New bishop of Pueblo urged to help faithful accept teachings of Christ
Catholic News Service photo
Msgr. Stephen Berg, a priest of the Diocese of Fort Worth, Texas, speaks during a Jan. 16 press conference in Pueblo, Colo., after Pope Francis appointed him bishop of the Diocese of Pueblo. Bishop-designate Berg, 62, succeeds Bishop Fernando Isern, w ho resigned last June for health reasons.
Catholic News Service
PUEBLO, Colo. — Citing the words of Pope Francis, Archbishop Samuel J. Aquila of Denver told the Diocese of Pueblo's newly ordained Bishop Stephen J. Berg that bishops and priests are shepherds who "should take on the smell of the sheep."
The archbishop also called on Bishop Berg during his episcopal ordination Feb. 27 as the fifth bishop of Pueblo to help the faithful accept the teachings of Jesus in a time when people readily turn away from God.
"As you look upon the faithful and serve them, always remember that they are entrusted to you, but they belong to Christ," Archbishop Aquila said in a packed Memorial Hall in downtown Pueblo.
"We must help the faithful, in their encounter with Christ, receive the teachings of Christ and his church," he added. "In this day and age, it is no easy task. We live in times in which people are rapidly rejecting God. You will experience the same rejection that Jesus himself experienced."
The archbishop encouraged Bishop Berg, former administrator of the Diocese of Fort Worth, Texas, to get to know all the priests in the far-flung diocese that covers southern Colorado.
"It is important that you come to know them and love them as Christ loved the apostles," he said. "They will be your closest collaborators."
Concelebrating the ordination Mass were Bishop Michael J. Sheridan of Colorado Springs, who had been apostolic administrator of the Pueblo Diocese since the resignation of Bishop Fernando Isern in June, and retired Bishop Joseph L. Charron of Des Moines, Iowa, who is Bishop Berg's maternal uncle and who ordained him to the priesthood.
In acknowledgement of the diocese's large Hispanic population, the readings were proclaimed in English and Spanish, and Archbishop Aquila began his homily in Spanish.

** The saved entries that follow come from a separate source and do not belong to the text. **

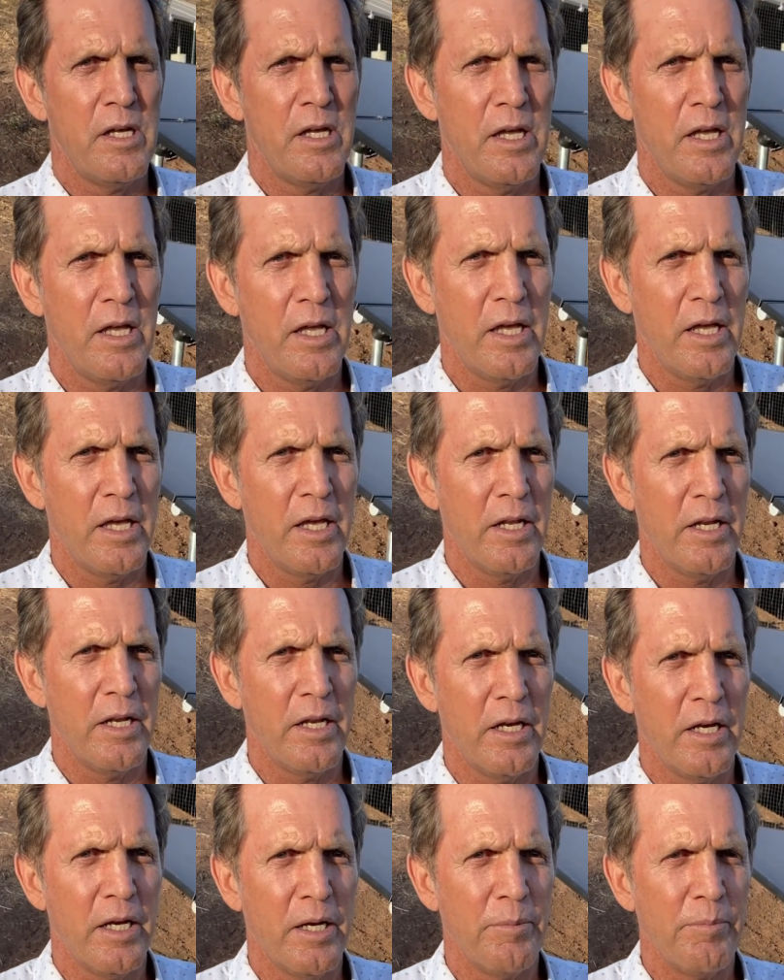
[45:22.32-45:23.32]
and
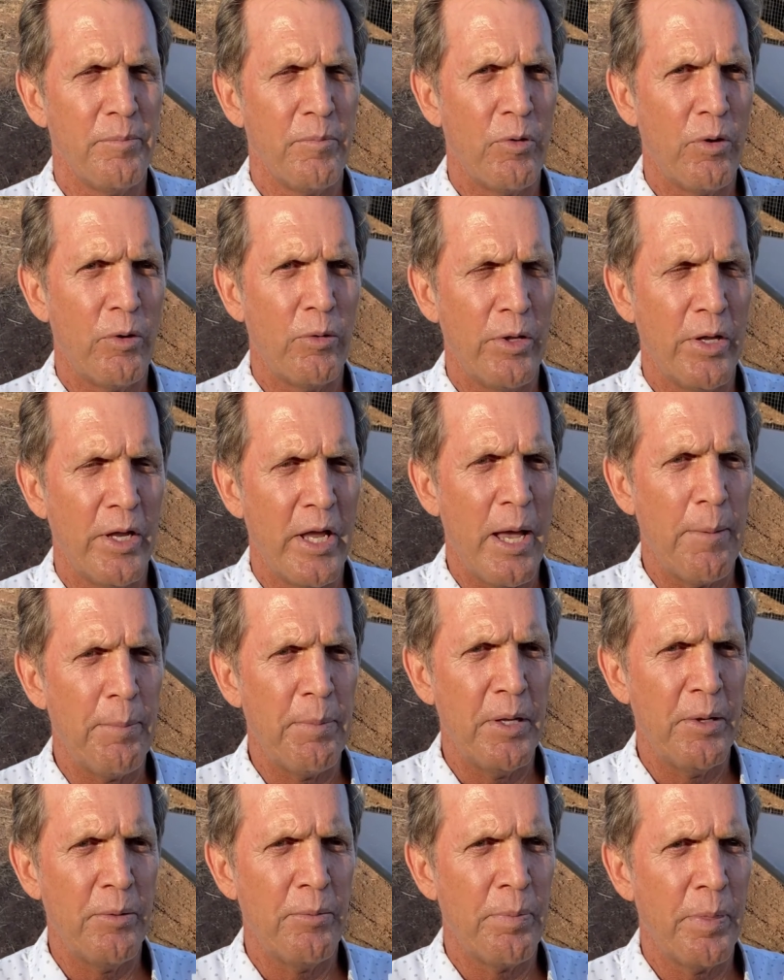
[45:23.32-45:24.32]
we're really
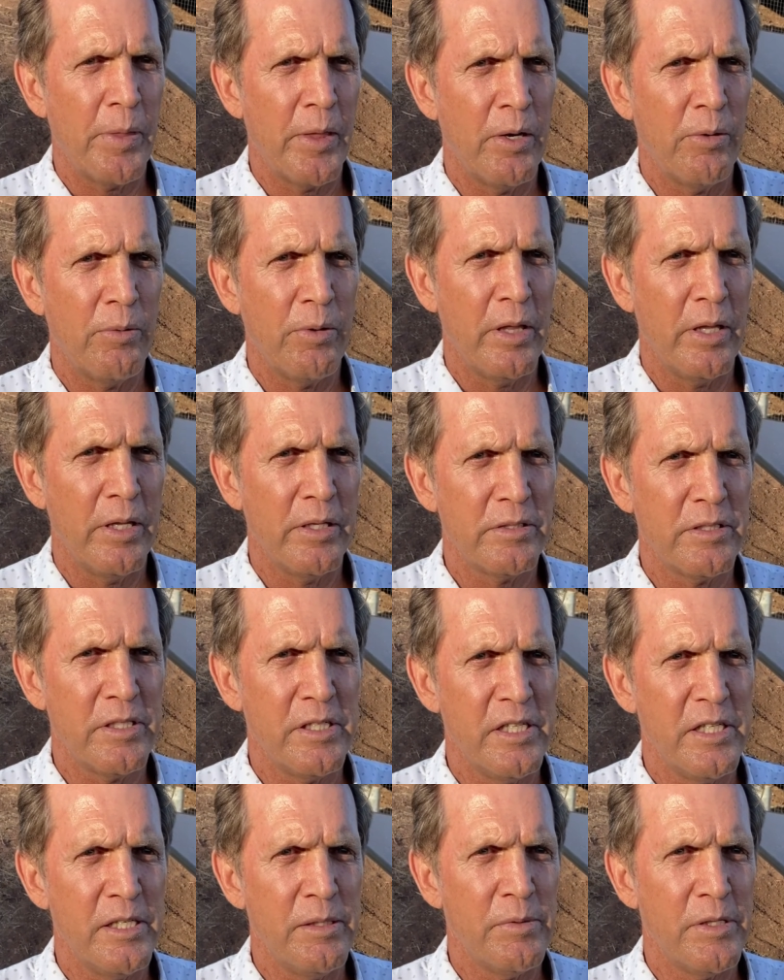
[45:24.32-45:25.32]
happy, with his
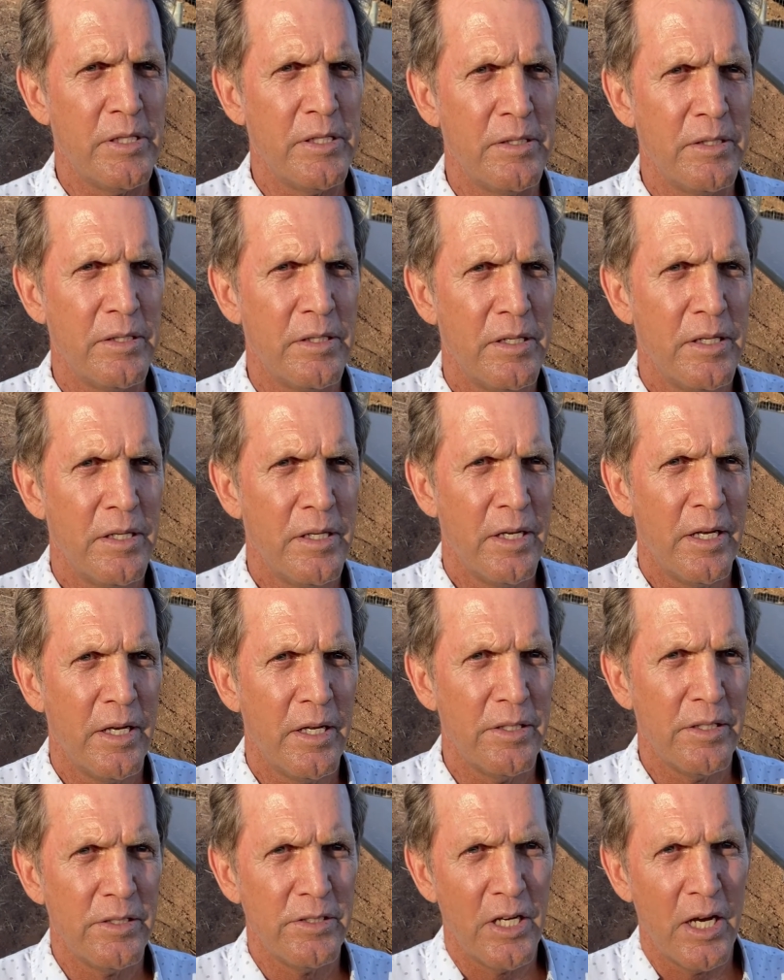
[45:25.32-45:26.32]
team and
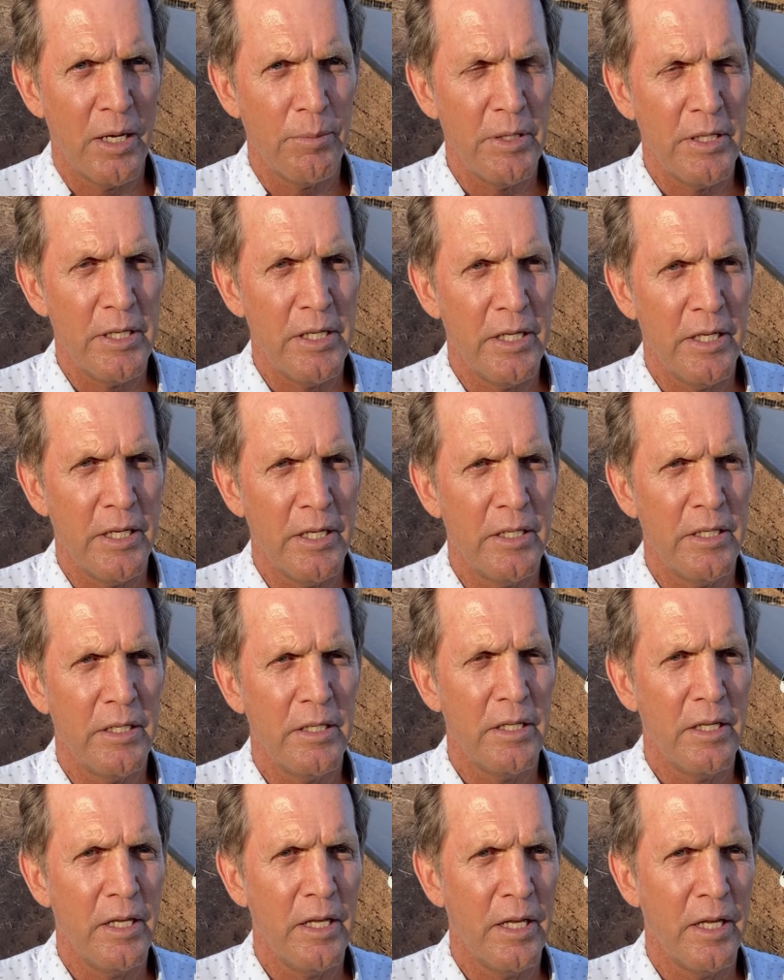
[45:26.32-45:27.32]
in the job they did,
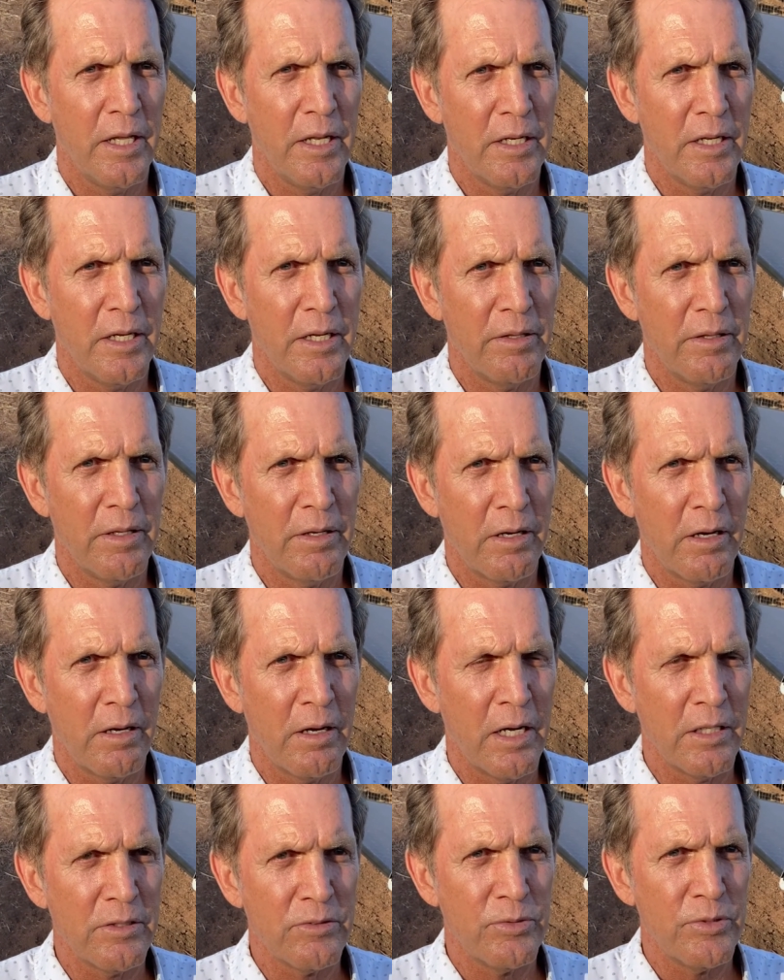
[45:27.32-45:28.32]
and their
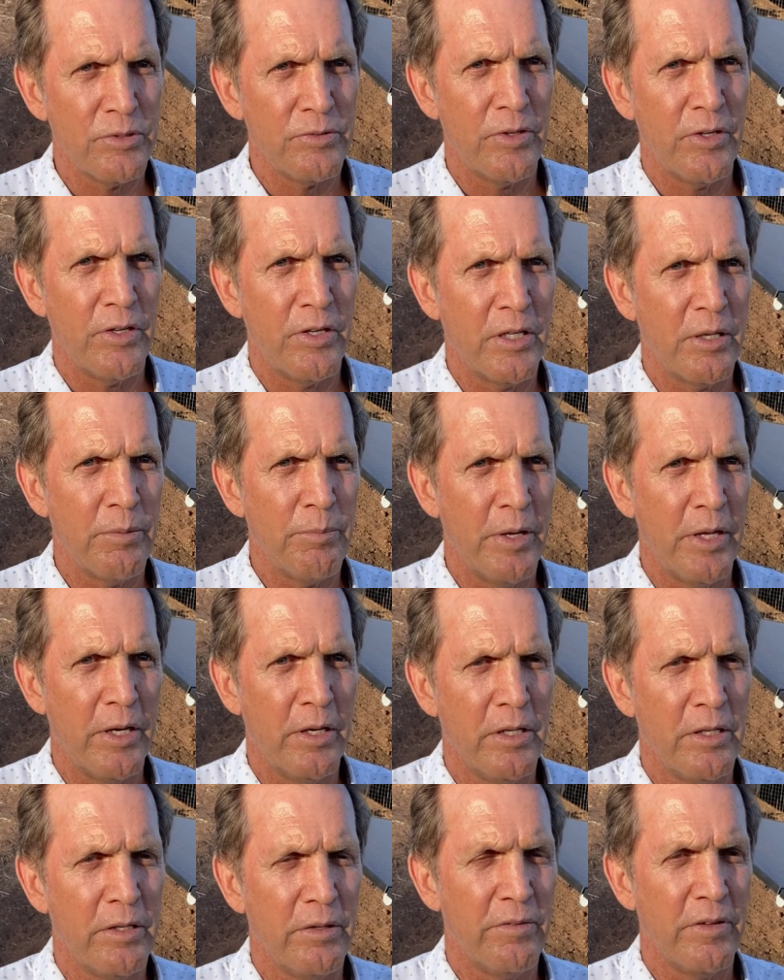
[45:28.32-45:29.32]
cost was very
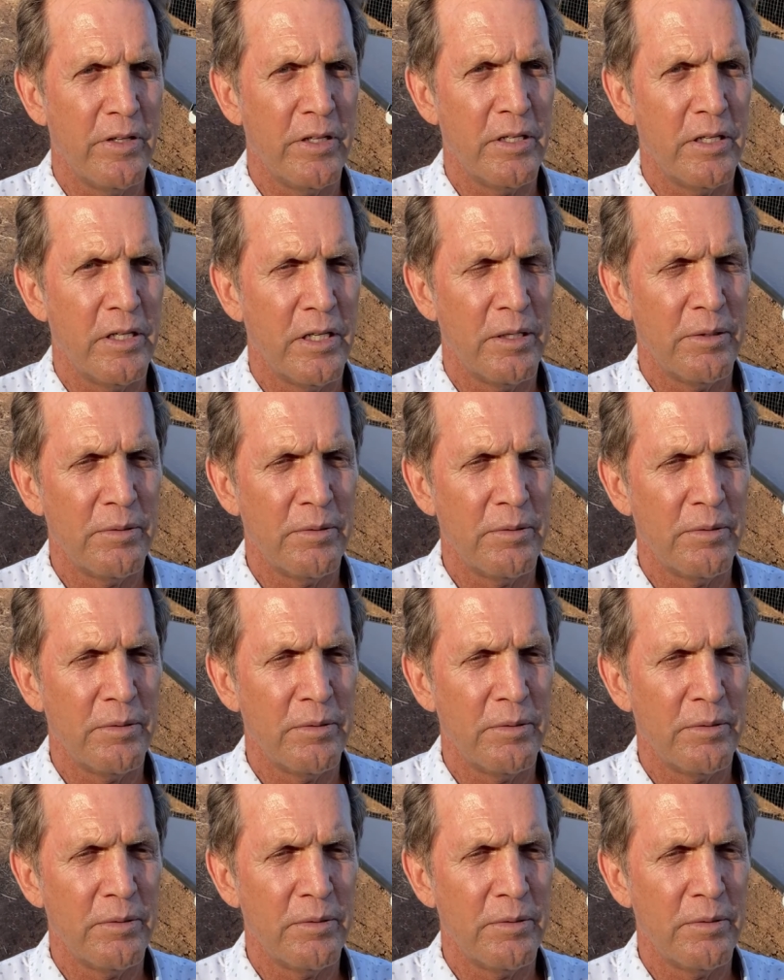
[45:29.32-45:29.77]
competitive, and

The archbishop also advised Bishop Berg to rely on the inspiration of the Holy Spirit to carry out the duties of his office.
"At times, we can become distressed and disturbed and think, 'What have I gotten myself into?' We must always remember that those kinds of movements are from the devil. "It is only when we approach in confidence the Spirit that we are able to proclaim the truth of Christ in season and out of season," he said.
Prior to the rite of ordination, Archbishop Carlo Maria Vigano, apostolic nuncio to the United States, read the Jan. 15 letter from Pope Francis telling Bishop Berg of his appointment.
"As you go forth from Fort Worth to the Colorado desert lands, allow yourself ... to imitate the model of Christ, who cried out in the wilderness in order that those who are at a distance may hear and understand, from the loudness of the sound of your voice, the vastness of the thing spoken of," Pope Francis wrote.
After the ordination rite Memorial Hall erupted in thunderous applause as Bishop Berg sat in the cathedra (bishop's chair) for the first time. Representatives from around the diocese, including some dressed in native Mexican garb, then lined up to kiss his newly received ring.
In addressing the congregation at the close of Mass, Bishop Berg noted that he had accidentally left his prepared remarks at home and had to speak off the cuff.
The bishop, who turned 63 March 3, thanked his mother, Jeanne, and his nine siblings, all of whom were in attendance along with 15 of his 31 nieces and nephews.
He also acknowledged the burden carried by the priests in Pueblo, some of whom have to travel long distances to tend to several parishes.
"I thought I was a busy pastor when I had four rural parishes. Yet I see that some of you have six, seven or eight parishes and missions, and I just want you to know that I will get to know you. I will listen to you and we are going to work together."
He said that vocations to the priesthood would be a top priority.
"We are moving into the future," Bishop Berg said.
Paul Harris, who worked with Bishop Berg in the Christmas tree business prior to his 1999 ordination to the priesthood, traveled from his home in Austin, Texas, for the ordination along with his wife, Marylee.
"They got lucky when he was assigned here," Harris said of his friend. "They're going to enjoy his stewardship. He cares; he listens; he is a very open person."
Bishop Berg is the oldest of 10 children born to Conrad and Jeanne Berg in Miles City, Mont. He earned a bachelor's degree in music for piano performance in 1973 from the University of Colorado and a master of music degree in piano performance from Eastern New Mexico University two years later.
Shortly after earning his music degree, he began working for Wolfe Nursery in Fort Worth. He later joined Nurseryland Garden Center in Southern California, eventually becoming vice president and general manager. However, Bishop Berg felt called to the priesthood and entered formation for the Fort Worth Diocese in 1993.